### Task item
Find and return every line of the data that contains the word "with".

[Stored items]
────────────────────────────────────────
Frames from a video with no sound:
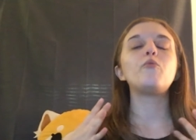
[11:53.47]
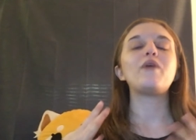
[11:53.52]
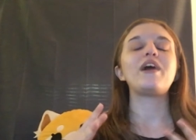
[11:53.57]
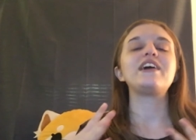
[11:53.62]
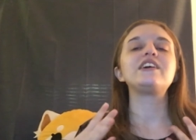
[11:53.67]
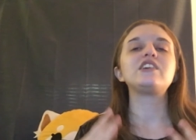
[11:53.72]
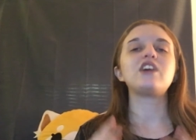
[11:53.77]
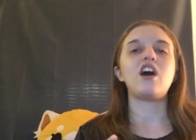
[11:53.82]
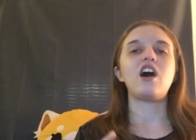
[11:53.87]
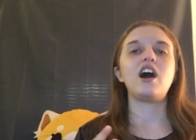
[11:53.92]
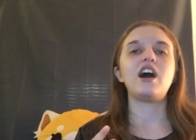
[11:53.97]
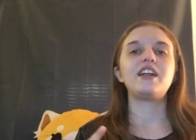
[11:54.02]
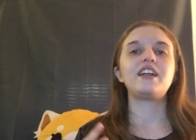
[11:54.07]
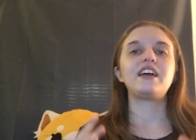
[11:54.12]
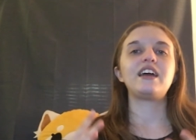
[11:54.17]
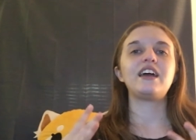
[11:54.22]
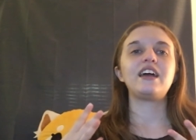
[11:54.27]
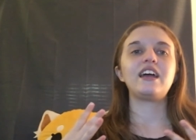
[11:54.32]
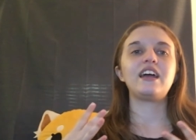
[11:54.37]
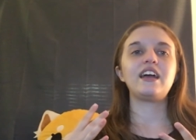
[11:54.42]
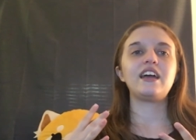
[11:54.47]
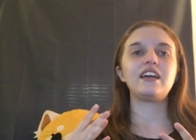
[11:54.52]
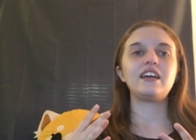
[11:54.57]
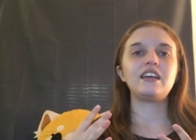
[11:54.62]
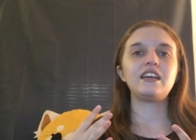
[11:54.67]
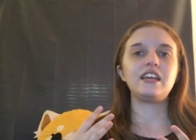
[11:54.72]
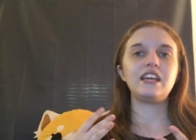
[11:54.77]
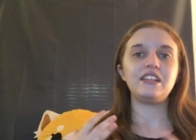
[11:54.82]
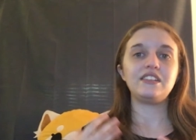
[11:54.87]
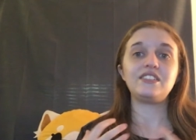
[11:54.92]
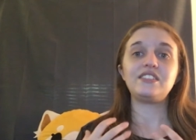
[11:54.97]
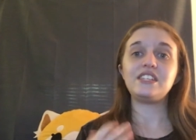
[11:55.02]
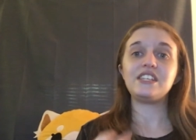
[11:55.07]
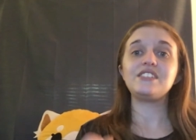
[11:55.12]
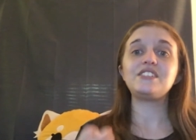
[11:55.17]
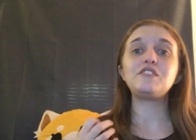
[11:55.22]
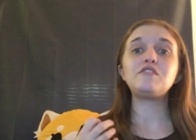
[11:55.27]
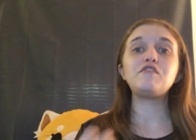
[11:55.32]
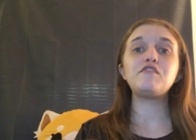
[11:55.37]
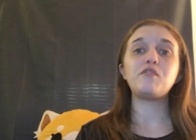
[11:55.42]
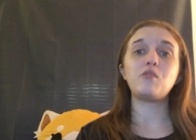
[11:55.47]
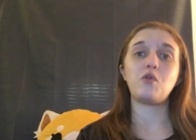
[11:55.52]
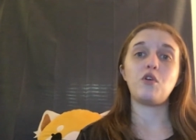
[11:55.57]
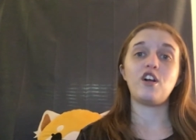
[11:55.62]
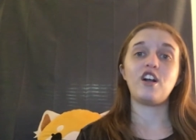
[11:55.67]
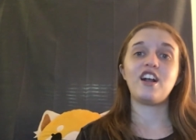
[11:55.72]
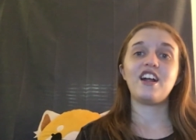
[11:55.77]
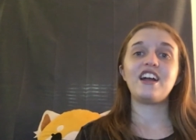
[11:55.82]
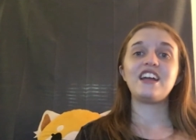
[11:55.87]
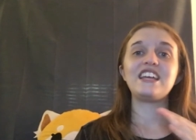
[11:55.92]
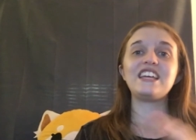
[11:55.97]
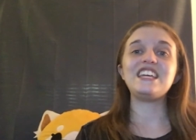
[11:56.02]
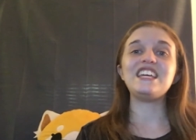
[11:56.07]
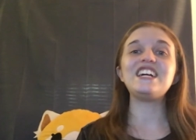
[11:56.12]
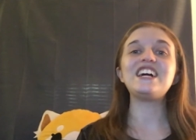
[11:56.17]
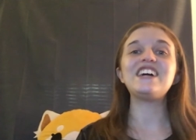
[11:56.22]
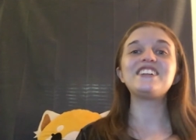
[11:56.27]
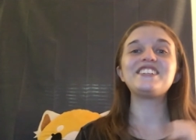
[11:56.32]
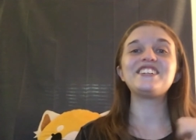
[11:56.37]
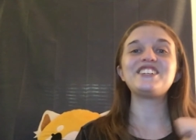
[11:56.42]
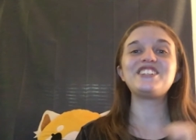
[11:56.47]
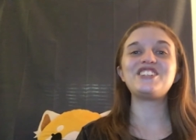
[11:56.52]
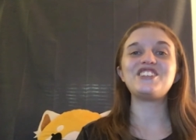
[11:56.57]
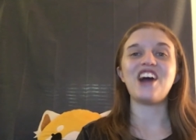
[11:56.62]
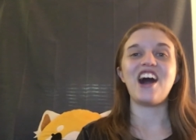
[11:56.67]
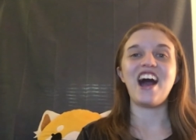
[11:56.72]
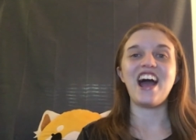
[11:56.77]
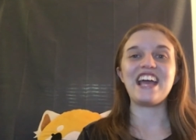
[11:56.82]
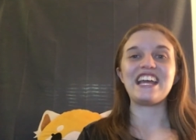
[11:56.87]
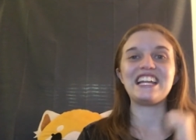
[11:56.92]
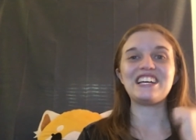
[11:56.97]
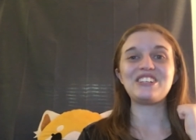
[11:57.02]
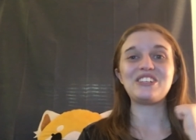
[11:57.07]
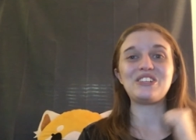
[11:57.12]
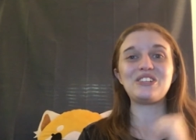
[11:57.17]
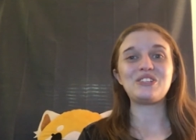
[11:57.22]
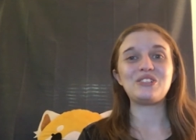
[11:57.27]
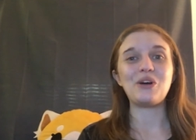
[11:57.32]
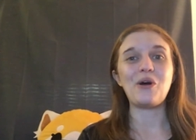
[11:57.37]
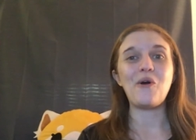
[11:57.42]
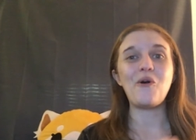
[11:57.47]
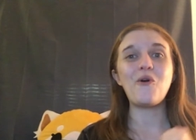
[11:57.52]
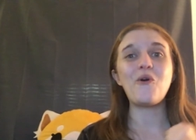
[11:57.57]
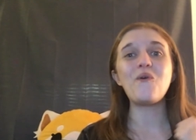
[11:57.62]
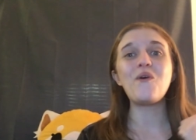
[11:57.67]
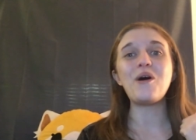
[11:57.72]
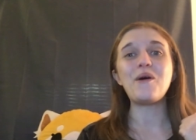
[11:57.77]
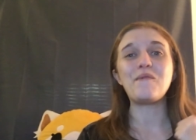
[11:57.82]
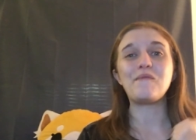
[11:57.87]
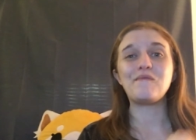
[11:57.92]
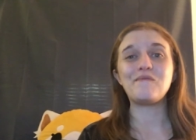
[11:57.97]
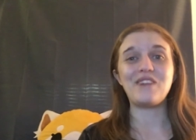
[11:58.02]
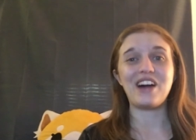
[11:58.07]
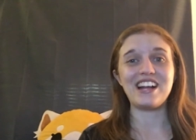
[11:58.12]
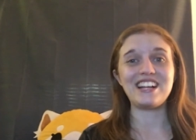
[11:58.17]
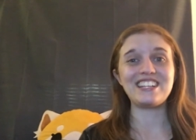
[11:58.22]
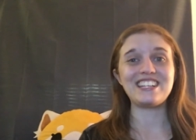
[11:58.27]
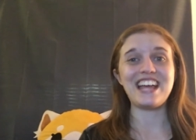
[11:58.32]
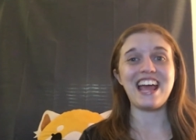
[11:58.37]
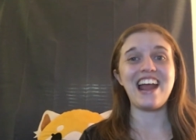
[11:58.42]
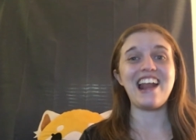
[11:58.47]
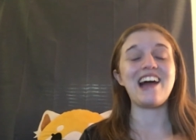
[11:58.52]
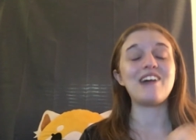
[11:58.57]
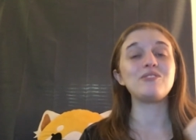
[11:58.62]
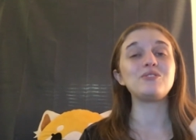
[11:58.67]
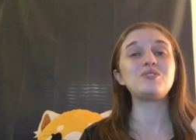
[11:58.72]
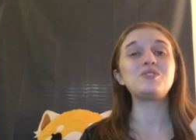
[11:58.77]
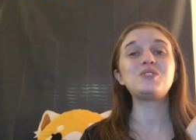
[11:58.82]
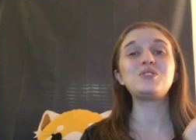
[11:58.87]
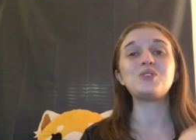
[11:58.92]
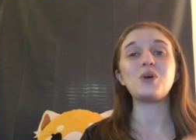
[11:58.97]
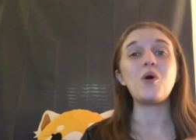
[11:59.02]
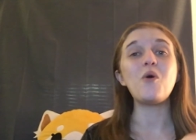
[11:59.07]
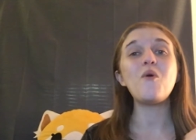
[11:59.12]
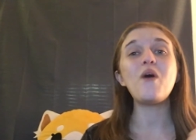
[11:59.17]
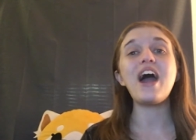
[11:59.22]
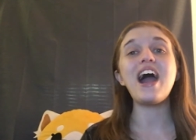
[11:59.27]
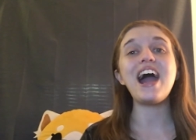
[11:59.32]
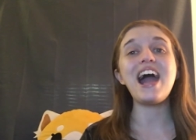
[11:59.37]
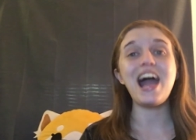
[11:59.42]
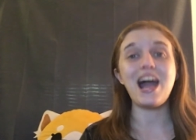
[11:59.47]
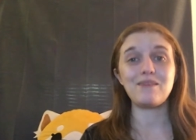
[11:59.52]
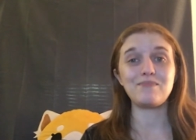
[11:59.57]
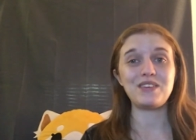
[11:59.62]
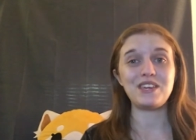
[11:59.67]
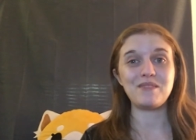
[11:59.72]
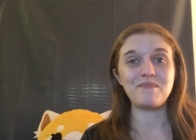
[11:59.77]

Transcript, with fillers: my god, in season four, he got to shine so much, and I was so happy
────────────────────────────────────────
### Response
Frames from a video with no sound:
Transcript, with fillers: my god, in season four, he got to shine so much, and I was so happy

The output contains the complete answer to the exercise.